Setting up PCP – Performance Co-Pilot

Over the years, a lot of tools have been created to troubleshoot performance issues on your systems, such as top, sar, iotop, iostat, iftop, vmstat, dstat, and others. However, none of these integrate with each other, some are extensions to others, and so on.

PCP seems to have a couple of things right: it monitors just about every aspect of your system, it allows the centralized storage of (important) performance data, and it allows you to use not only live data, but also saved data among others.

How to do it…

In this recipe, we'll look at both the "default" setup and "collector" configuration, which allows you to pull in all the performance data you want.

The default installation

This is the basic setup of PCP:

  1. Let's install the necessary packages; run the following command:
    ~]# yum install -y pcp
    
  2. Now, enable and start the necessary daemons, as follows:
    ~]# systemctl enable pmcd
    ~]# systemctl enable pmlogger
    ~]# systemctl start pmcd
    ~]# systemctl start pmlogger
    
  3. If you want to have the system monitored by a central collector, execute the following:
    ~]# firewall-cmd --add-service pmcd --permanent
    

The central collector

Each host that is to act as a collector requires additional configuration. Here's how you can do this:

  1. Add a line per system to collect data from /etc/pcp/pmlogger/control, as follows:
    <hostname> n n PCP_LOG_DIR/pmlogger/<hostname> -r -T24h10m -c config.<hostname>

    Here, <hostname> is the FDQN to this host. Take a look at the following example:

    guest.example.com n n PCP_LOG_DIR/pmlogger/guest.example.com -r -T24h10m -c config.guest.example.com
  2. After adding a host in this way, you need to restart the pmlogger daemon. Execute the following command line:
    ~]# systemctl restart pmlogger
    

There's more…

By default, PCP logs information every 60 seconds. If you want to increase this and want to gather performance statistics every 30 seconds, you need to change the line starting with LOCALHOSTNAME and add -t 30s at the end.

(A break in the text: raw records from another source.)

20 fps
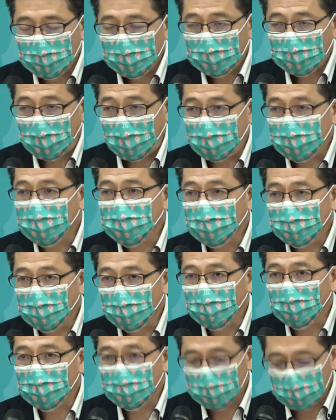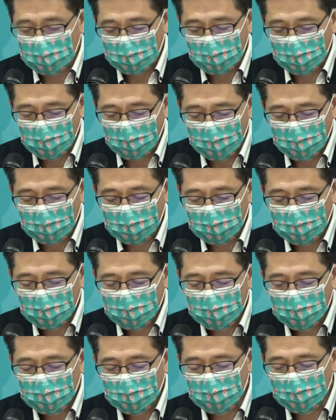台铁的问题哦，
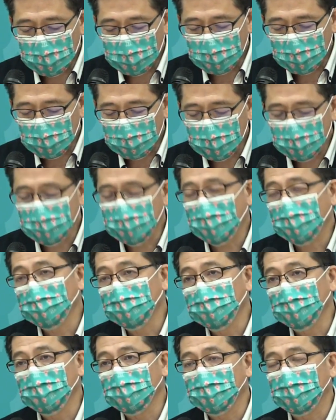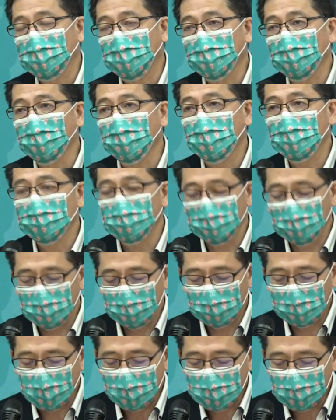其实事实上台湾
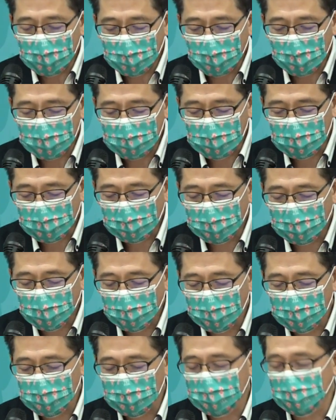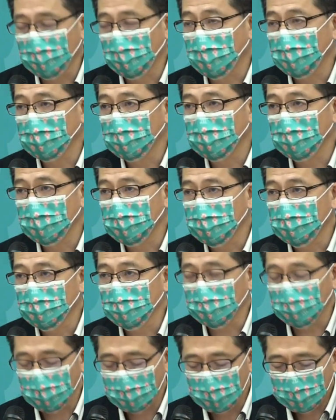每一年车祸死亡的人
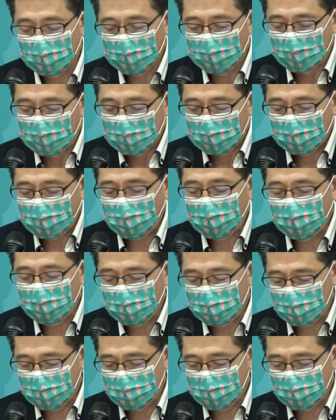数大概有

Modifying the statistics you gather is a bit more difficult. You can find the configuration for pmlogger in /var/lib/pcp/config/pmlogconf/. Every file in this directory contains information about which pointers to gather. The syntax is not very hard to understand, but it is complex to explain. The pmlogconf (1) man page contains everything you need to know.

If you want to visualize the data on a host, you need to install pcp-gui, as follows:

~]# yum install -y pcp-gui dejavu-sans-fonts

This package comes with a tool called pmchart, which allows you to create graphics with the data collected by PCP. The fonts are needed to properly display the characters.